Structure of Testis in Human Body (Size and Growth, Position and Temperature Regulation)


What is the structure of testis? Information on testis and its functions for reproduction. Size and Growth, Position and Temperature Regulation

Testis; the male gonad, or reproductive organ, which produces both sperm cells and male sex hormones (androgens). Testes are found in all animals that reproduce sexually. Some lower animals, such as earthworms, have both male and female gonads.

In humans, the testes descend from the abdominal cavity into the scrotum before birth. This prenatal descent also occurs in monkeys, goats, pigs, sheep, horses, and bulls. In other mammals, such as rats, the testes descend right after birth, and in elephants, stags, and some rodents they descend at the mating season. In fish, amphibians, reptiles, and birds, the testes are normally located in the abdominal cavity.

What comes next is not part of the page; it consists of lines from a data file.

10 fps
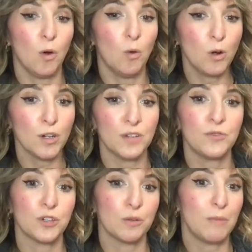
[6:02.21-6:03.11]
Or
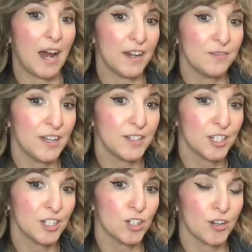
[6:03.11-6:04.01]
if you're a
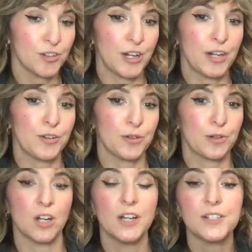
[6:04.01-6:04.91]
manifesting generator, you
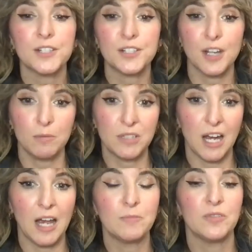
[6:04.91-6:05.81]
are a
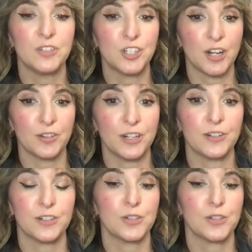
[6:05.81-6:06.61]
subtype of a generator.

The human testis is composed of seminiferous tuhules, whose development during adolescence is stimulated by a hormone from the anterior pituitary gland, and interstitial, or Leydig, cells, which when stimulated by another pituitary hormone produce androgens, the most important of which is probably testosterone. Spermatogenesis, the formation of sperm cells, occurs in the seminiferous tubules. The mature sperm are stored in the epididymis and are discharged along with other substances through the ureter during ejaculation.



Size and Growth

During puberty, the testes grow to initiate spermatogenesis . Its size depends on sperm production (amount of spermatogenesis being done in the testes), interstitial fluid , and fluid production from Sertoli cells .


After puberty , the volume of the testes can be increased by up to 500% compared to the size before puberty.

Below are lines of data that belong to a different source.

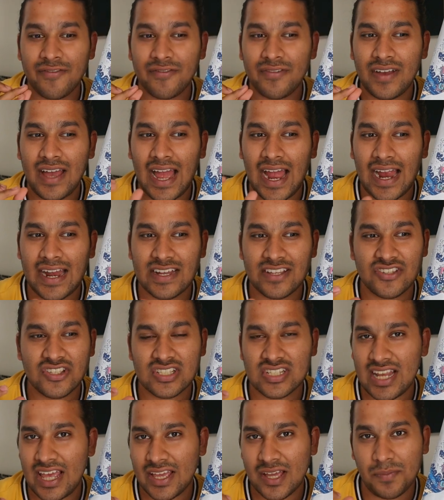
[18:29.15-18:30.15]
had
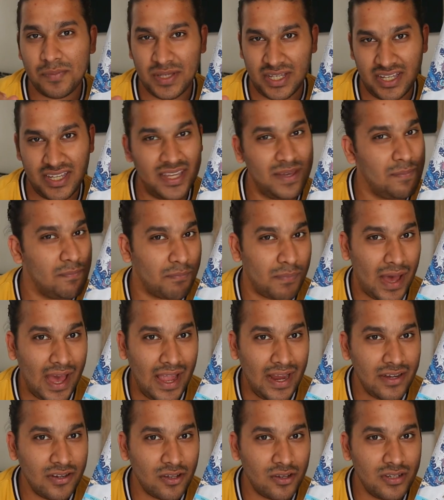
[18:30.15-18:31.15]
just like a bigger
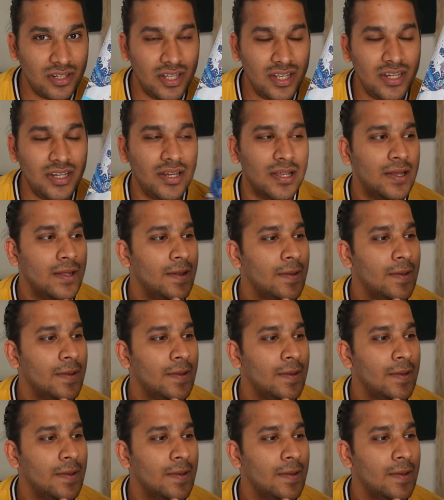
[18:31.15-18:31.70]
impact on it.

The function of the testes, similar to the ovaries (in women) is the production of the cells responsible for fertilization , the sperm, in addition to the production of sperm , the testes are also the main responsible for the production of male hormones, from which testosterone stands out . These control the development of some characteristics of the man from which they stand out, the growth of hair, as well as the voice, beard , width of bones or muscle development.


It is more common for one testicle to hang a little lower than the other. The percentage of men with the lowest left testicle and the lowest right testicle is practically the same. This is due to differences in vascular anatomical structure on the left and right sides.

Temperature Regulation

In terrestrial mammals the testes are located outside the body, suspended by the spermatic cord, inside the scrotum . This allows for more efficient spermatogenesis in mammals, due to the fact that the enzymatic activity of spermatogenesis has an optimal temperature, about 1 °C lower than the body temperature, which is 37 °C in humans.

The cremasteric muscle forms part of the spermatic cord . When this muscle contracts, the cord is shortened and the testicle is moved towards the body, which provides a warm-up that is very important for maintaining optimal temperature. When cooling is needed, the cremasteric muscle relaxes and the testicle is lowered and thus moves away from body heat. This phenomenon is called the cremasteric reflex . It also occurs in response to stress (the testes rise towards the body in order to protect the body in a fight), and there are also several reports that its relaxation indicates an approach to orgasm .. There is also a strong tendency for the muscle to contract and thus the testicle to retract during orgasm.

The testes can also be lifted voluntarily using the pubococcygeus muscle , which partially activates related muscles.

Many animals that have a low body temperature, such as elephants and rhinos , do not have external scrotal sacs; his testicles remaining inside the abdomen.


In the dolphin , as a matter of hydrodynamics, the testes are also located inside the abdominal cavity, but to resolve the issue of temperature, there is a slight change in the blood flow in male dolphins, as the blood before going to the testes, goes first to the dorsal fin. where it is slightly cooled and thus the temperature of the testicles is kept lower than that of the rest of the body.

Other non-mammalian animals do not have externalized testes. Birds , for example, have internal testes. It is theorized that these animals use their air sac to cool the testicles, but this theory has not yet been definitively proven.